**** Entries shown ****

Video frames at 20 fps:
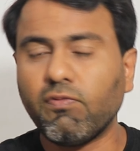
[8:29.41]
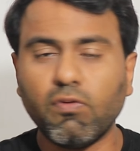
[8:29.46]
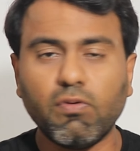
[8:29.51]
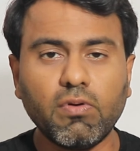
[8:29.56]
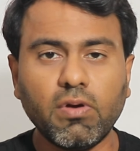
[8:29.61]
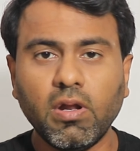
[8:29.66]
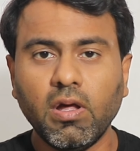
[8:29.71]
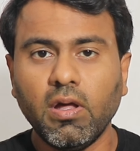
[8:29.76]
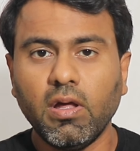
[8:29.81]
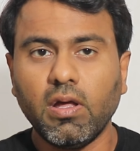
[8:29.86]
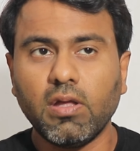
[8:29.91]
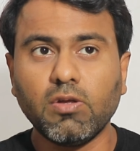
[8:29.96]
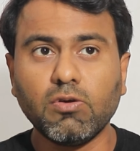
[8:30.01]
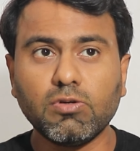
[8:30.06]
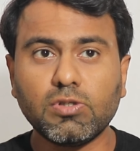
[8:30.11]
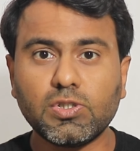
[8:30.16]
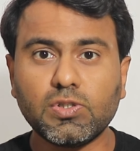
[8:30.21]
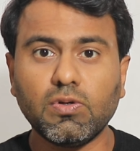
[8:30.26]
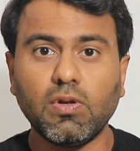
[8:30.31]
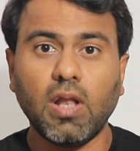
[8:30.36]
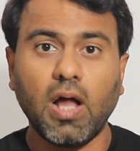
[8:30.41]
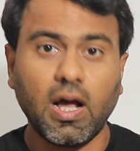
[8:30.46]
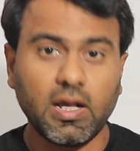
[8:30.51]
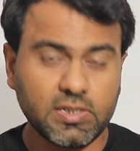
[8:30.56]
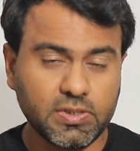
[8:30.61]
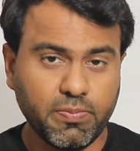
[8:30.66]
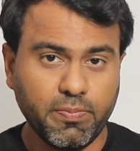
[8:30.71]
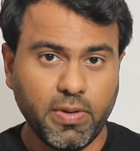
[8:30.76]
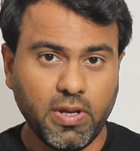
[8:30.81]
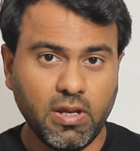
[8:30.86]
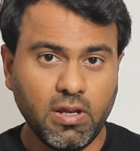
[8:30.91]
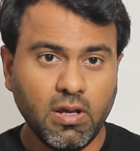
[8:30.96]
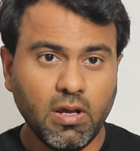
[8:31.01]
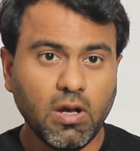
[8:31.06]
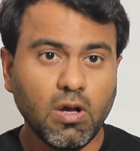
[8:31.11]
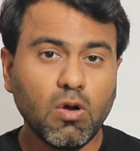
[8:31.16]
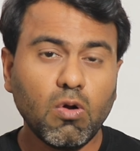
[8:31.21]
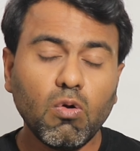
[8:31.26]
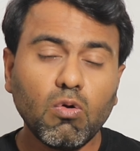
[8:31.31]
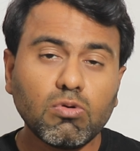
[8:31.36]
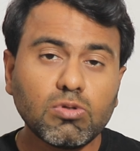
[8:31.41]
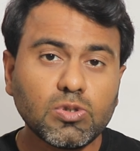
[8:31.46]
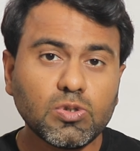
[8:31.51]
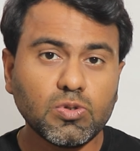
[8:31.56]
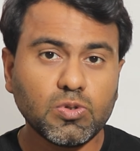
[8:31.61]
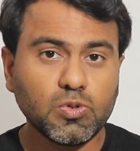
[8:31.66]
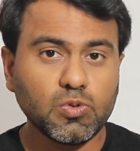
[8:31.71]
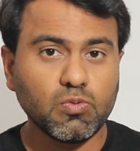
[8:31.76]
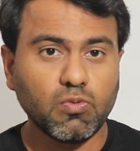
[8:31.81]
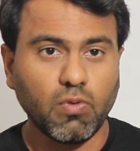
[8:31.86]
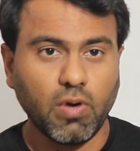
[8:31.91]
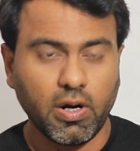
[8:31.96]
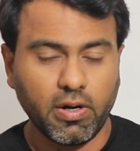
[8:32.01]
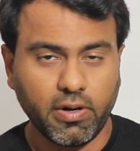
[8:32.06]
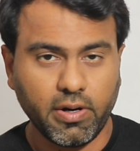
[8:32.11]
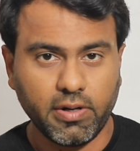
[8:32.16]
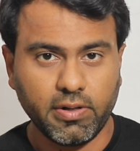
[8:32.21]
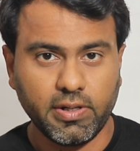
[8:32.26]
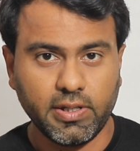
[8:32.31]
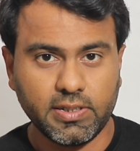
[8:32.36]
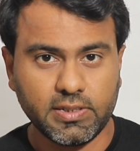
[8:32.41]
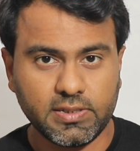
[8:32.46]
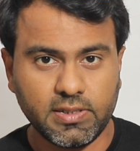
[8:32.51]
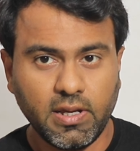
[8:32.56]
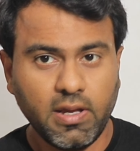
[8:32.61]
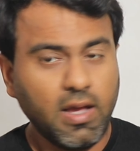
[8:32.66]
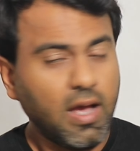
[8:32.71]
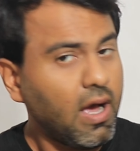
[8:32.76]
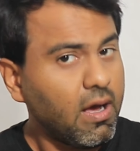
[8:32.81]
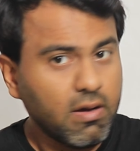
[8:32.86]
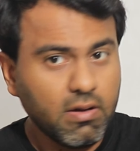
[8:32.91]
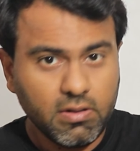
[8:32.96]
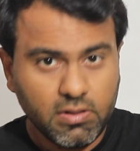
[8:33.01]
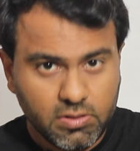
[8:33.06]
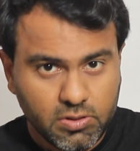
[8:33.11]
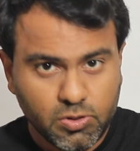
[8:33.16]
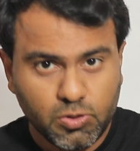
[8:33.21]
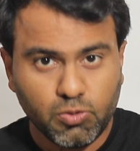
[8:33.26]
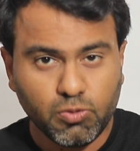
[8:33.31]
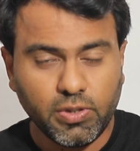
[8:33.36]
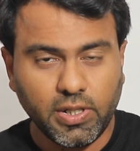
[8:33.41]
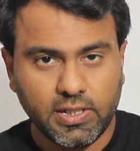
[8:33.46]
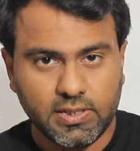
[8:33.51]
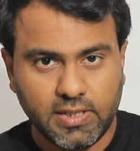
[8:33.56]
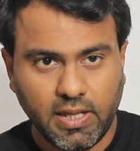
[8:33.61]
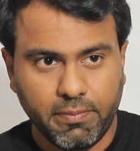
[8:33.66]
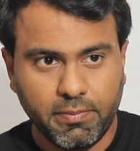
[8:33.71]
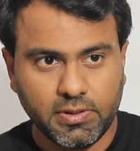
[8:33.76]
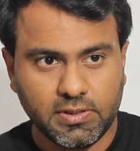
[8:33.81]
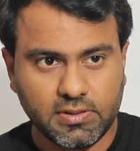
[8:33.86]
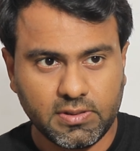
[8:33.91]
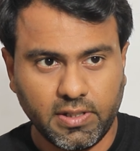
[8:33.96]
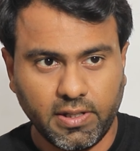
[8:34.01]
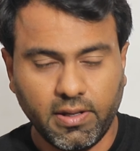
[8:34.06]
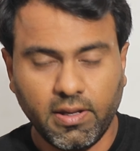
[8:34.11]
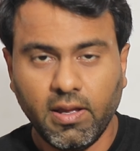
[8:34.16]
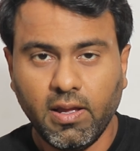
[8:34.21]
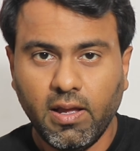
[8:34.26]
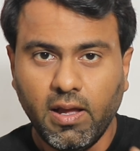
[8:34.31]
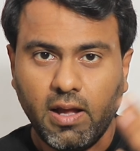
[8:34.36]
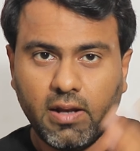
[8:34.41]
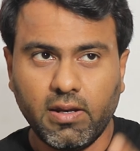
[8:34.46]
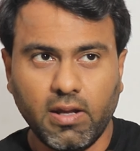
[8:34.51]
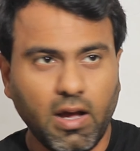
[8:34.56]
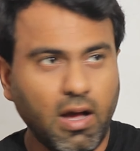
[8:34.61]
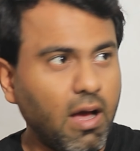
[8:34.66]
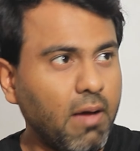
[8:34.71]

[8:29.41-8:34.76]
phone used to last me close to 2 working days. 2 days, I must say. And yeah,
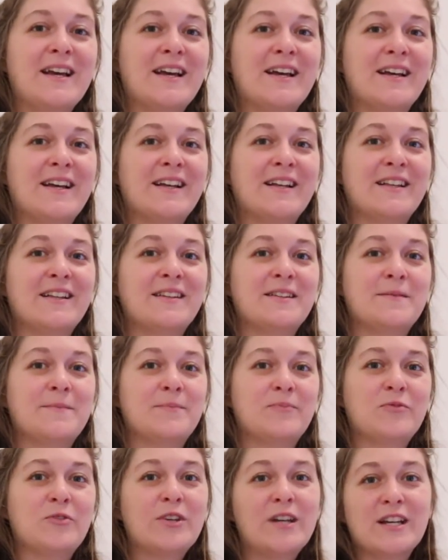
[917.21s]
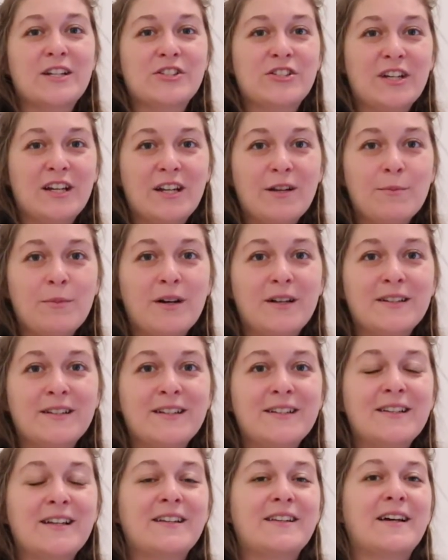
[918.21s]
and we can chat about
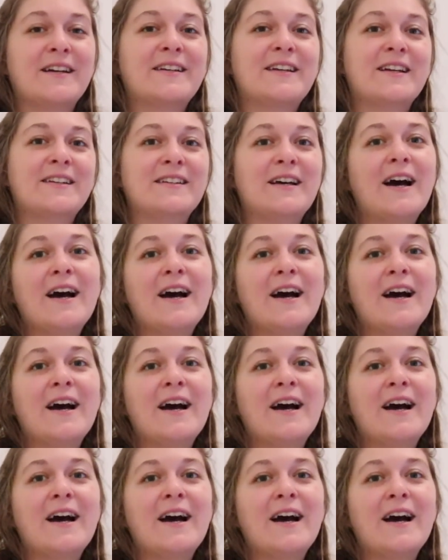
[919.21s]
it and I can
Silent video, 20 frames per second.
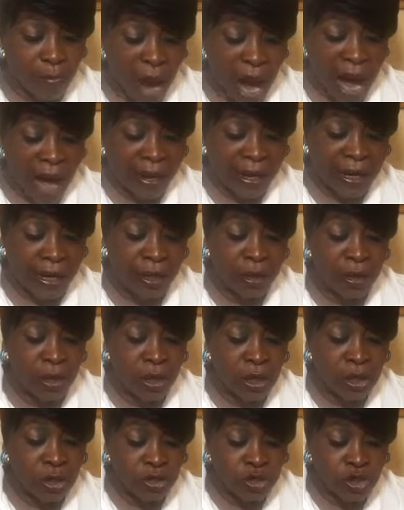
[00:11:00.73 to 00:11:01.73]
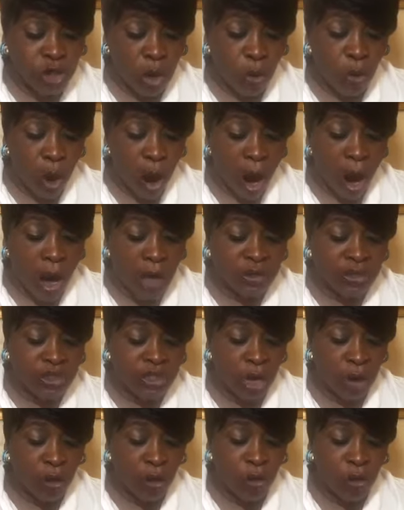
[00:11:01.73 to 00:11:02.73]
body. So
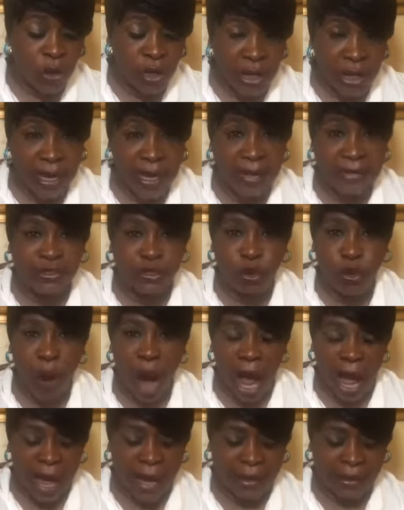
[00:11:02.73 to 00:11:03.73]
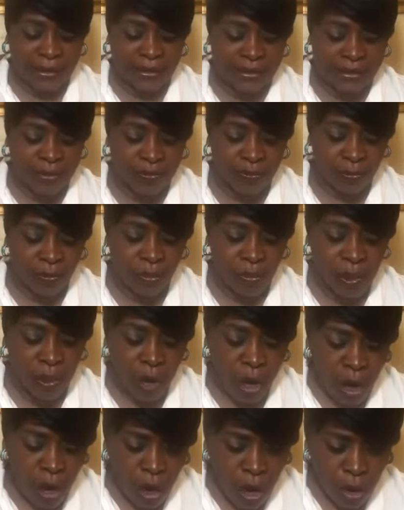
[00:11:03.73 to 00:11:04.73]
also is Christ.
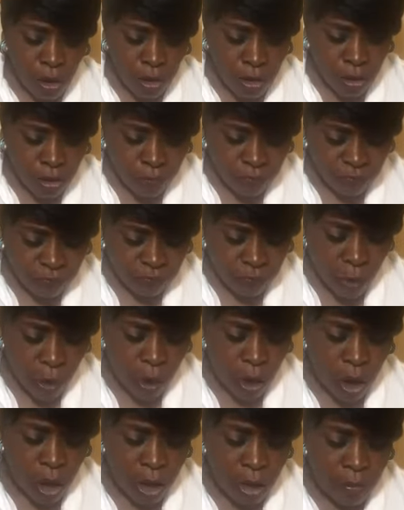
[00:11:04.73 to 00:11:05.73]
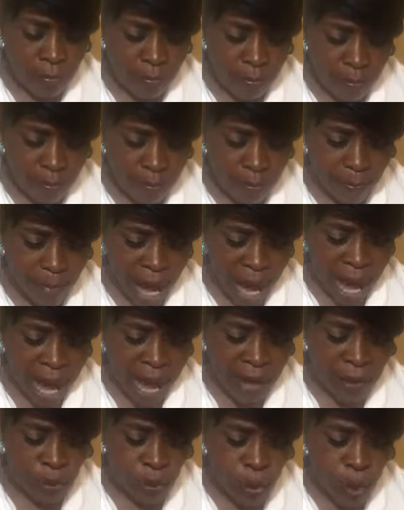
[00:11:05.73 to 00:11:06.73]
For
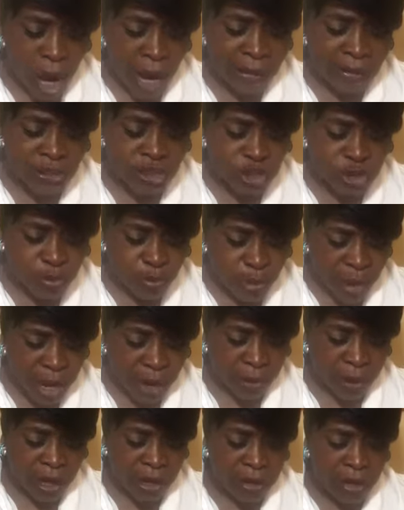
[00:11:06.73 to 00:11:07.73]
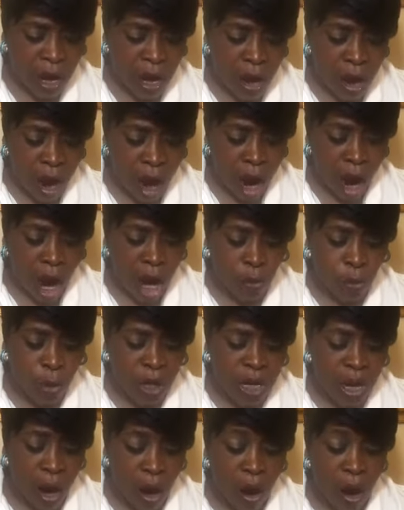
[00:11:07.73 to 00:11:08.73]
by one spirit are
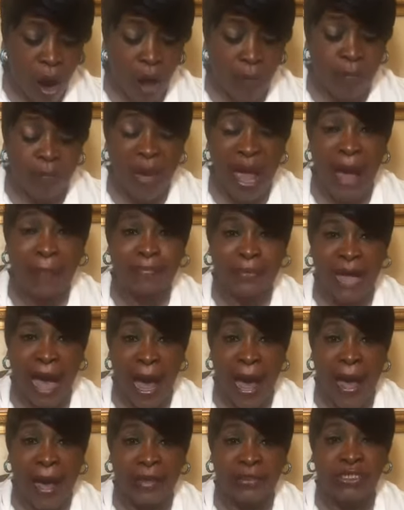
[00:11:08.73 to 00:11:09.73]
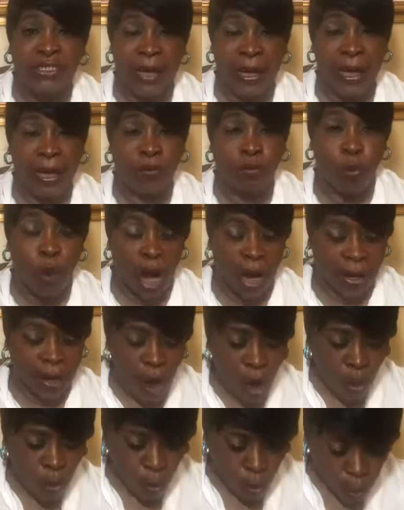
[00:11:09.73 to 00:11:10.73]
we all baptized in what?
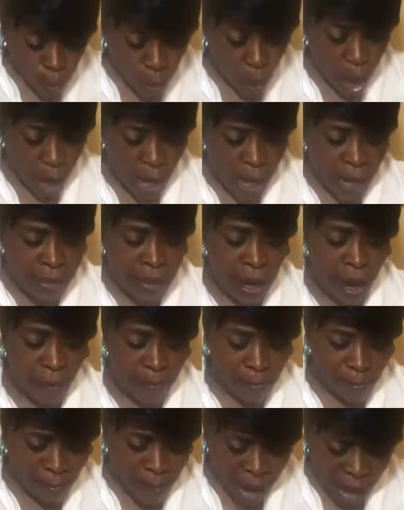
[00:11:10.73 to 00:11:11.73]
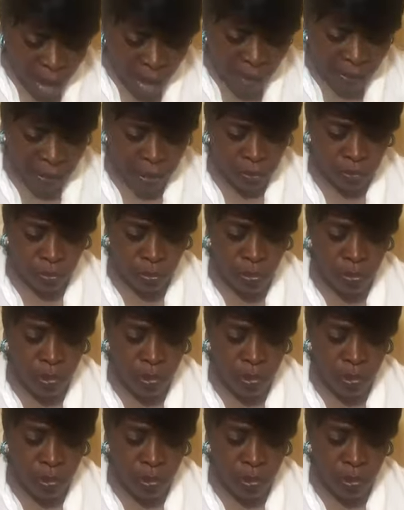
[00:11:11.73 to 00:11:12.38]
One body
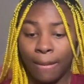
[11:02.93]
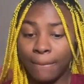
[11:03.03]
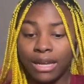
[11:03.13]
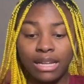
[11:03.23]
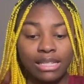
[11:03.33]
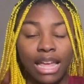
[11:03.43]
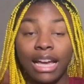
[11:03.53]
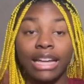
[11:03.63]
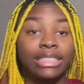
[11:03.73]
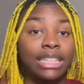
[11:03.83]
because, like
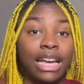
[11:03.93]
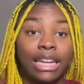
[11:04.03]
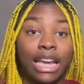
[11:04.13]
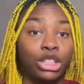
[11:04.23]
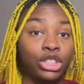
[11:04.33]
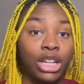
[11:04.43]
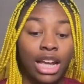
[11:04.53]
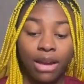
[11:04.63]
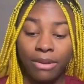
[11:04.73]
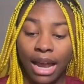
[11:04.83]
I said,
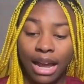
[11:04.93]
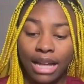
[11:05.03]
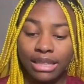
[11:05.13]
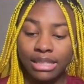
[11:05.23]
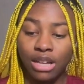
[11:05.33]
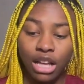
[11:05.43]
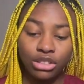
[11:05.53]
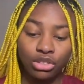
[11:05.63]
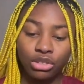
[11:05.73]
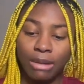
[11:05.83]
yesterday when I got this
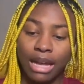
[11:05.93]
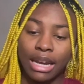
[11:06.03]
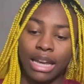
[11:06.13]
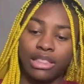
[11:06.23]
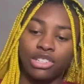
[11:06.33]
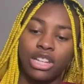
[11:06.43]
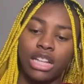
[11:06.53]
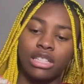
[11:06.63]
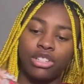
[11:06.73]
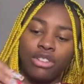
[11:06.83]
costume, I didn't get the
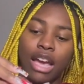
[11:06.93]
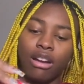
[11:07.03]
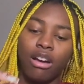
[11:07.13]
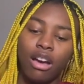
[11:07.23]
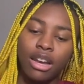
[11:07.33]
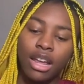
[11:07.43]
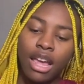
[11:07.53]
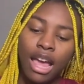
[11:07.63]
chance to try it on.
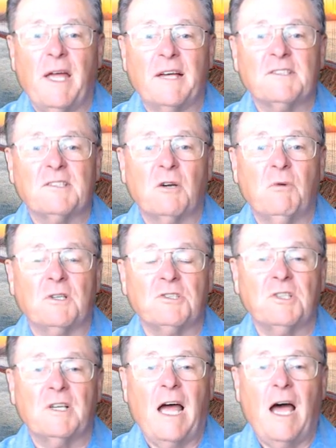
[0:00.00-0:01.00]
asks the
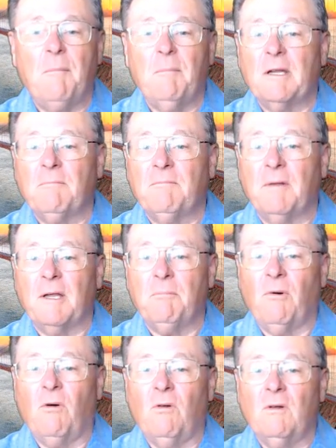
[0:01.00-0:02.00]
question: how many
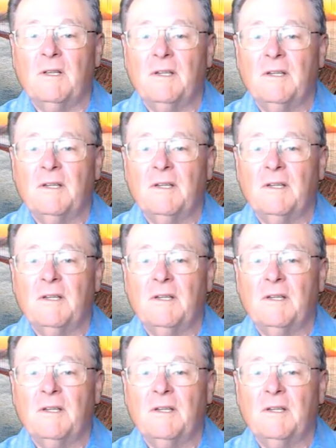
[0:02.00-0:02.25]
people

****

Exercise description: Whenever the word "frames" shows up in a line of the entries above, copy that line.

Task solution:
Video frames at 20 fps:
Silent video, 20 frames per second.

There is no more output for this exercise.